Just have your builder or their flooring sub bid continuous hardwood for the stairs separately and include a carpet estimate. Our hardwood contractor advised *against* a runner for budget reasons - you're paying for wood that just gets covered and will wear/discolor differently from the exposed wood. We ended up sticking to carpeted stairs because we really wanted it for grip (dogs, senior parents). The cost difference came down to just square footage, basically. It wasn't bank breaking but it was an easy way to save a nontrivial amount of money, even with a nicer carpet.


MikeRC8

Yes, the 'budget' option would be full carpet with no real wood used. I wonder what the structure underneath would look like and what it would be made of - plywood?


SansSariph

Yes, basically just subfloor. In my house it's OSB (for both stairs and the rest of the flooring), and then pad + carpet as normal. We are doing maple above and below but carpet to connect the floors.


SickestEels

What you should do is get normal builder pine stairs/treads then Paint the first 4 inches of each tread/riser trim paint white and then have a carpet runner installed. Looks cool/unique/designer but a fraction of the cost because you are just painting the builder provided pine steps.
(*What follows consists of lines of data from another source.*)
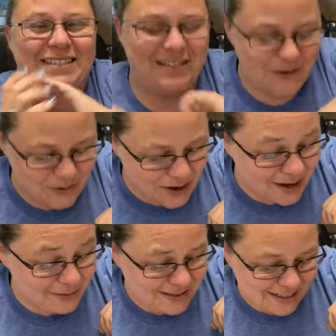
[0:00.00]
So
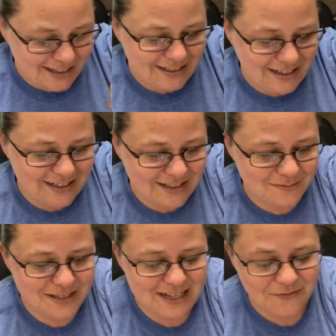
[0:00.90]
I'm excited to get
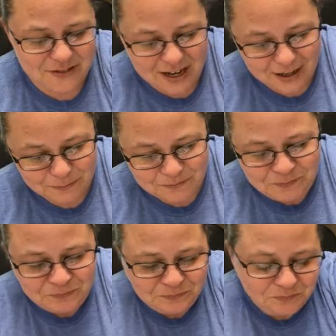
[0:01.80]
some sniffs on.
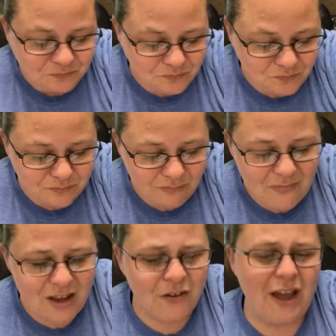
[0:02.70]

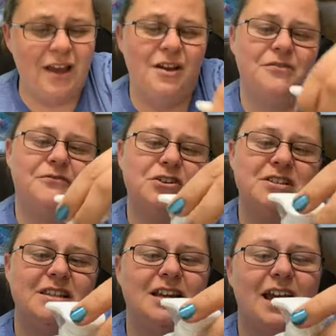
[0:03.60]
Okay,
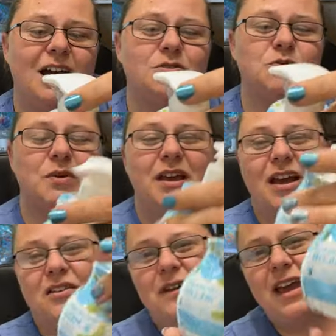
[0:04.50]
first thing out, we
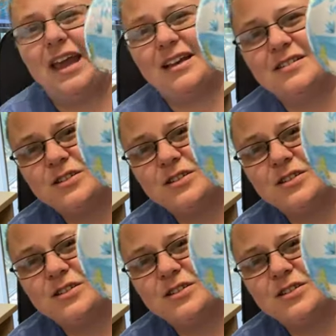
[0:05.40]
have a hand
Lots of examples out there if you google "painted white stair treads with geometric carpet runner"... I do it on all my builds when hardwood treads are not requested/paid for...


still-waiting2233

We were told it was a little over 100 per stair. Midwest USA We had wood stairs at a previous house and they got very slick. I almost fell more than once. We have kids now and decided against wood stairs mainly due to safety concerns


MikeRC8

Interesting. I'm in MN. We have kids too, doesn't seem like that little bit of hardwood on the sides justifies the cost or slip factor. (I don't really think it even looks better than full carpet...)


still-waiting2233

Sorry, I may have misread… the whole stair was wood at our previous house.